Research output: Contribution to journalArticle

11 Citations (Scopus)

Abstract

The most common Salmonella serovars causing clinical disease in pigs are Salmonella enterica serovars Typhimurium (Typhimurium) and Choleraesuis. Given that the swine host-adapted serovar Choleraesuis has been reported to cause systemic disease, a different disease outcome from that of Typhimurium, our working hypothesis was that this serovar would likely engage systemic immune-inflammatory mechanisms, resulting in elevated systemic cytokine secretion. Forty-eight weaned pigs were blocked by BW and sex, and randomly allotted to 1 of 3 treatments in a 14-d study. Each treatment had 8 replicates (pens), with 2 pigs/pen. The treatments consisted of a negative control and pigs repeatedly fed 108 cfu of Typhimurium or Choleraesuis. On d 0, the pigs were fed Choleraesuis or Typhimurium in dough balls, and the bacteria were refed twice weekly throughout the experiment. Control pigs received dough balls without bacteria.
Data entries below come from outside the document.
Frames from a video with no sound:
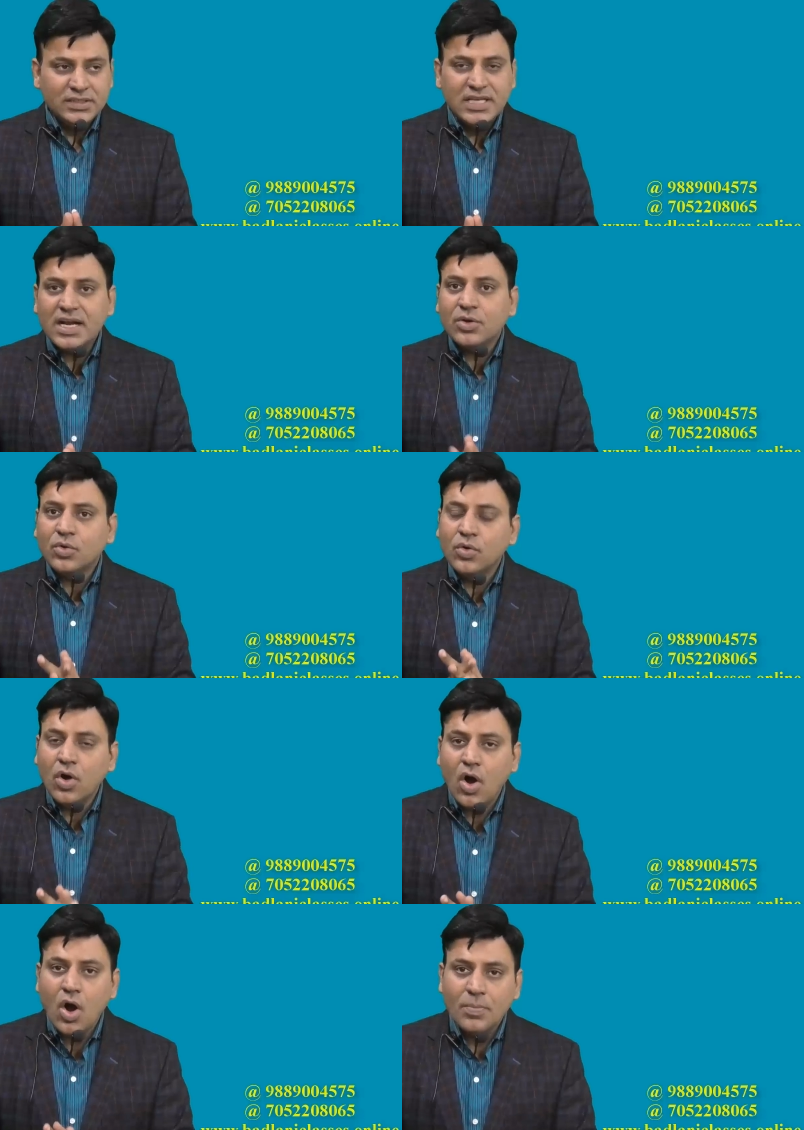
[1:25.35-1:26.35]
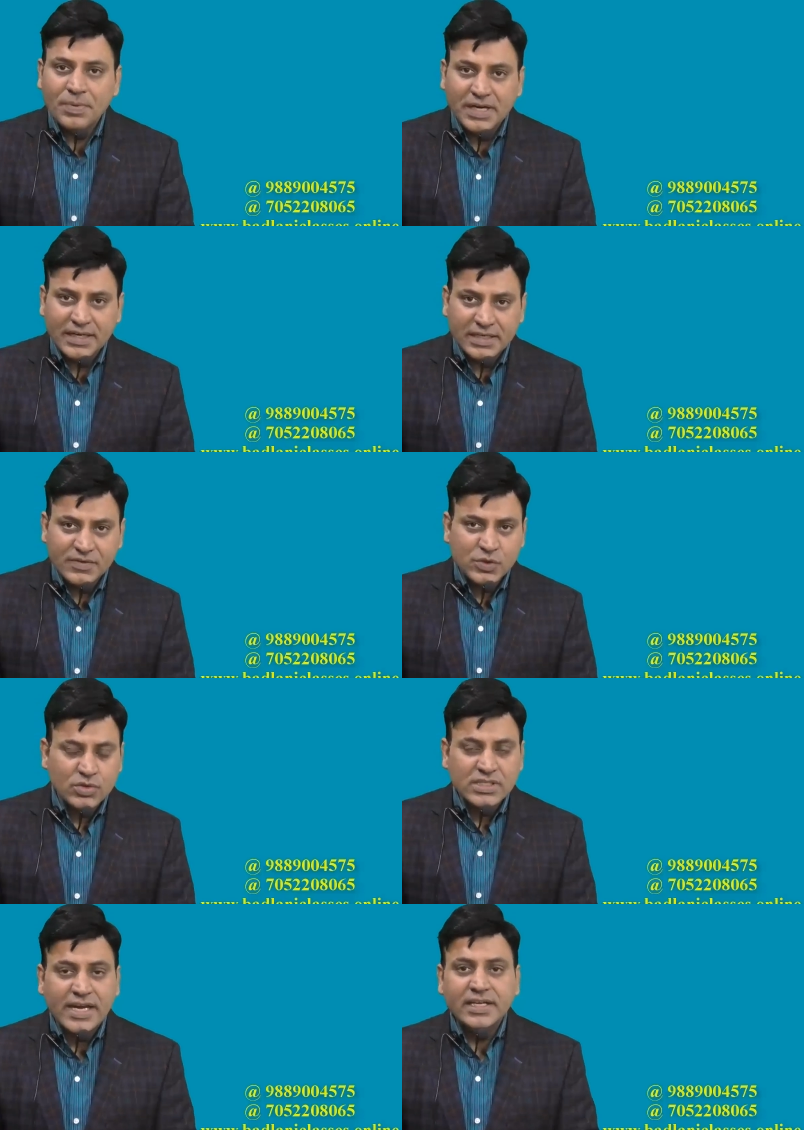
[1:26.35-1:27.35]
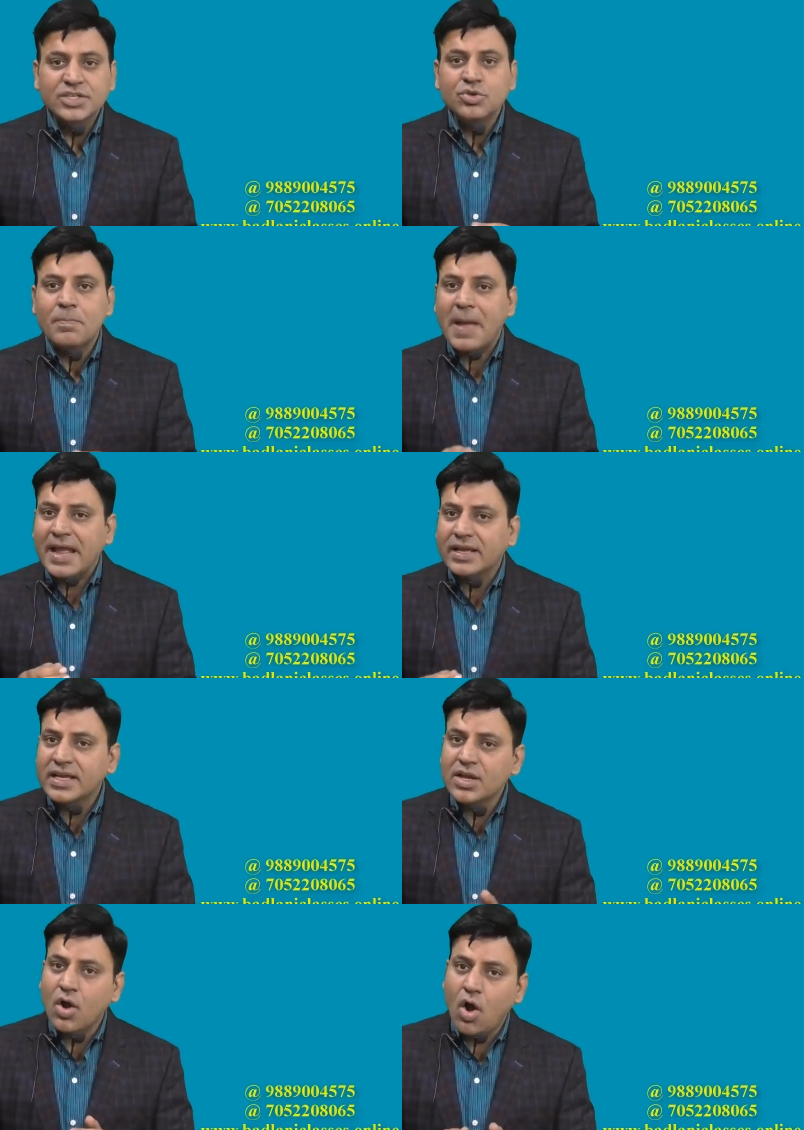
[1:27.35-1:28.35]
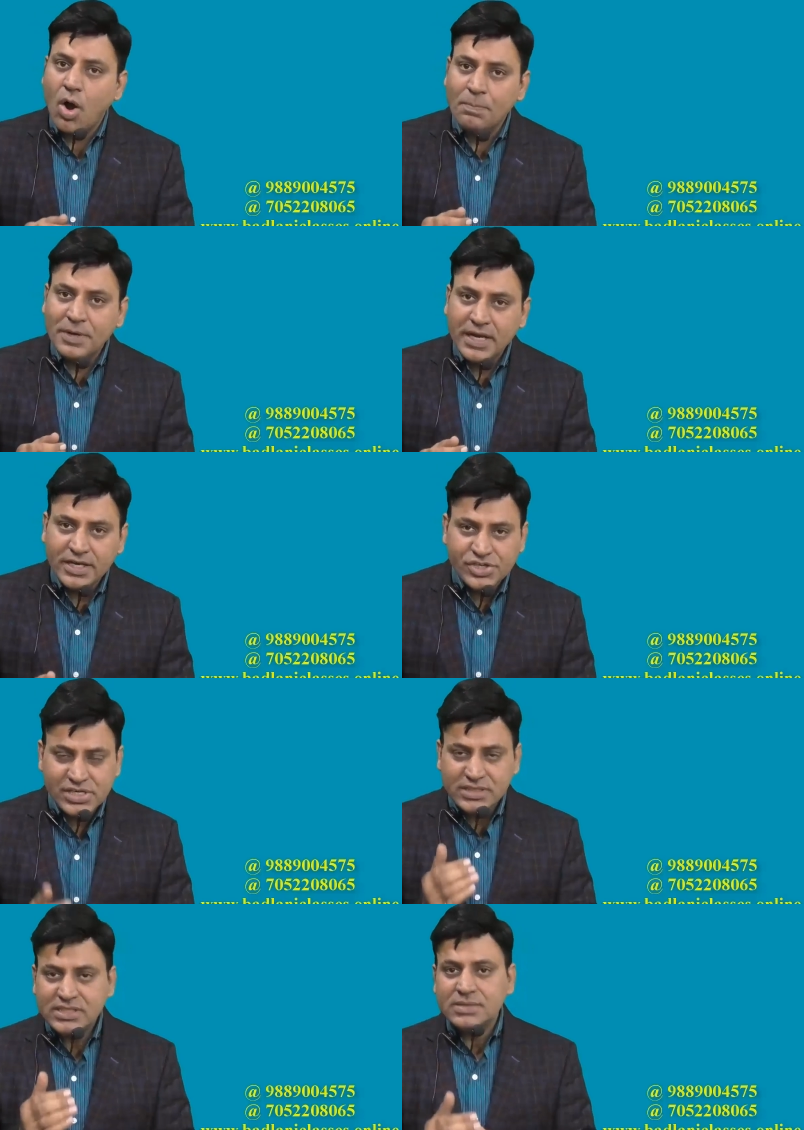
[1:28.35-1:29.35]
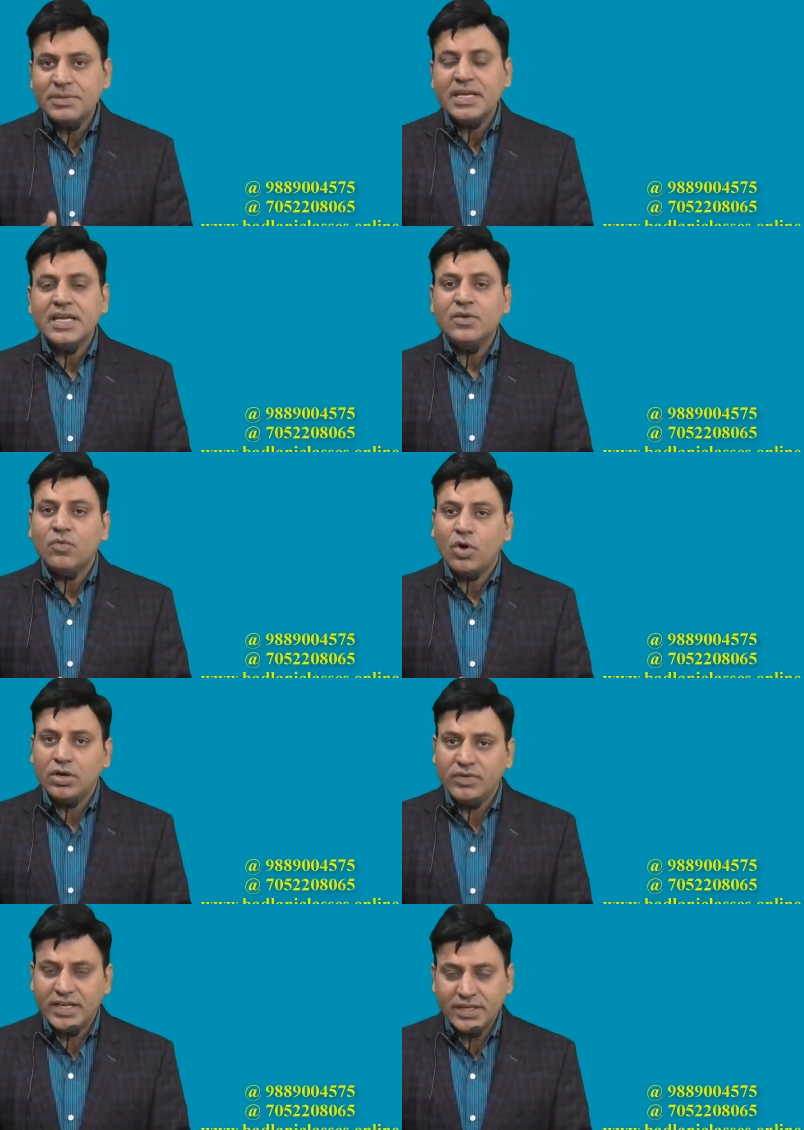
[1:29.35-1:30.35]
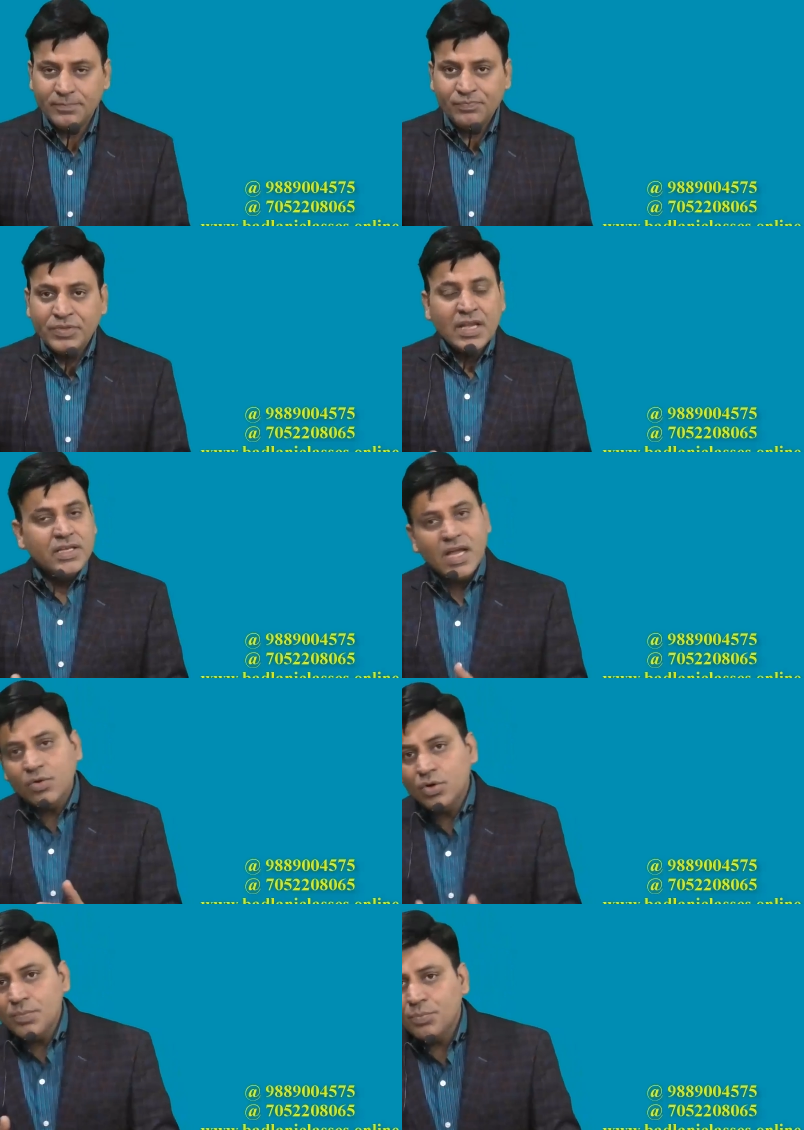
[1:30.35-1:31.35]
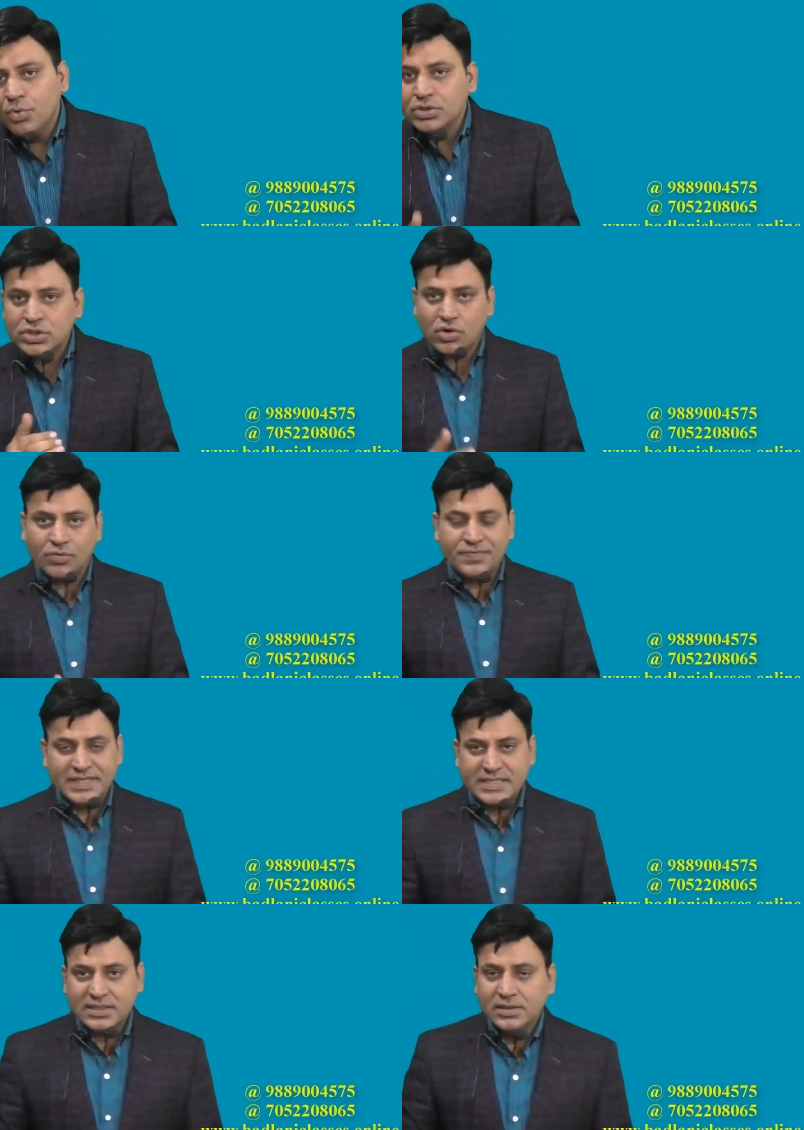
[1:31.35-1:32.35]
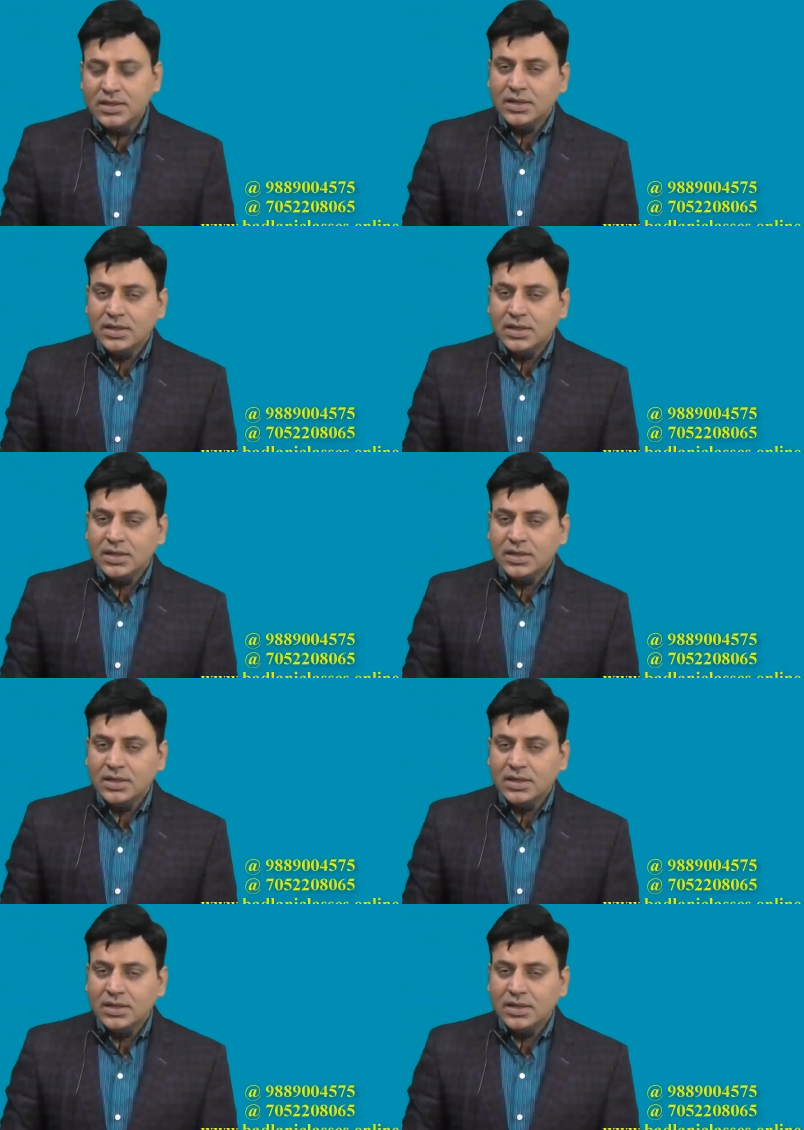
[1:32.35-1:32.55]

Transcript: या कोऑपरेटिव सोसाइटी जो बैंकिंग ऑपरेशंस में इन्वॉल्व है या कोई पोस्ट ऑफिस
All pigs were housed in temperature-controlled rooms under constant lighting and were fed a standard corn-soybean meal-based nursery diet. Pig BW and feed disappearance were used to determine ADG, ADFI, and G:F. Rectal temperatures were obtained daily from 1 pig/ pen beginning 2 d before the first bacterial feeding through d 7 using rapid-response digital thermometers. Serum was collected on d 0, 7, and 14 from a single pig/ pen for analysis of IGF-I, tumor necrosis factor-α , and IL-1β. There was no change in the rectal temperature of the control or the Typhimurium-challenged pigs (compared with d 0) or when comparing Typhimuriumchallenged pigs with control animals. In contrast, pigs fed Choleraesuis had increased rectal temperatures beginning on d 2 and continuing through d 7 (P < 0.05), with the greatest elevation on d 3 (P < 0.001) compared with the control pigs. Average daily gain and ADFI of pigs challenged with Typhimurium did not differ from those of the control animals. Pigs fed Choleraesuis had a 25% reduction in ADG (P < 0.0001) and ADFI (P < 0.002) compared with the control pigs. On d 7, pigs fed Choleraesuis had reduced serum IGF-I compared with control (P < 0.01) or Typhimurium-challenged pigs (P = 0.01). Bacterial feeding did not affect serum tumor necrosis factor-α or IL-1β compared with control pigs at any time throughout the experiment. We conclude that repeated exposure of weaned pigs to Choleraesuis reduced growth performance in the absence of changes in systemic inflammatory cytokines.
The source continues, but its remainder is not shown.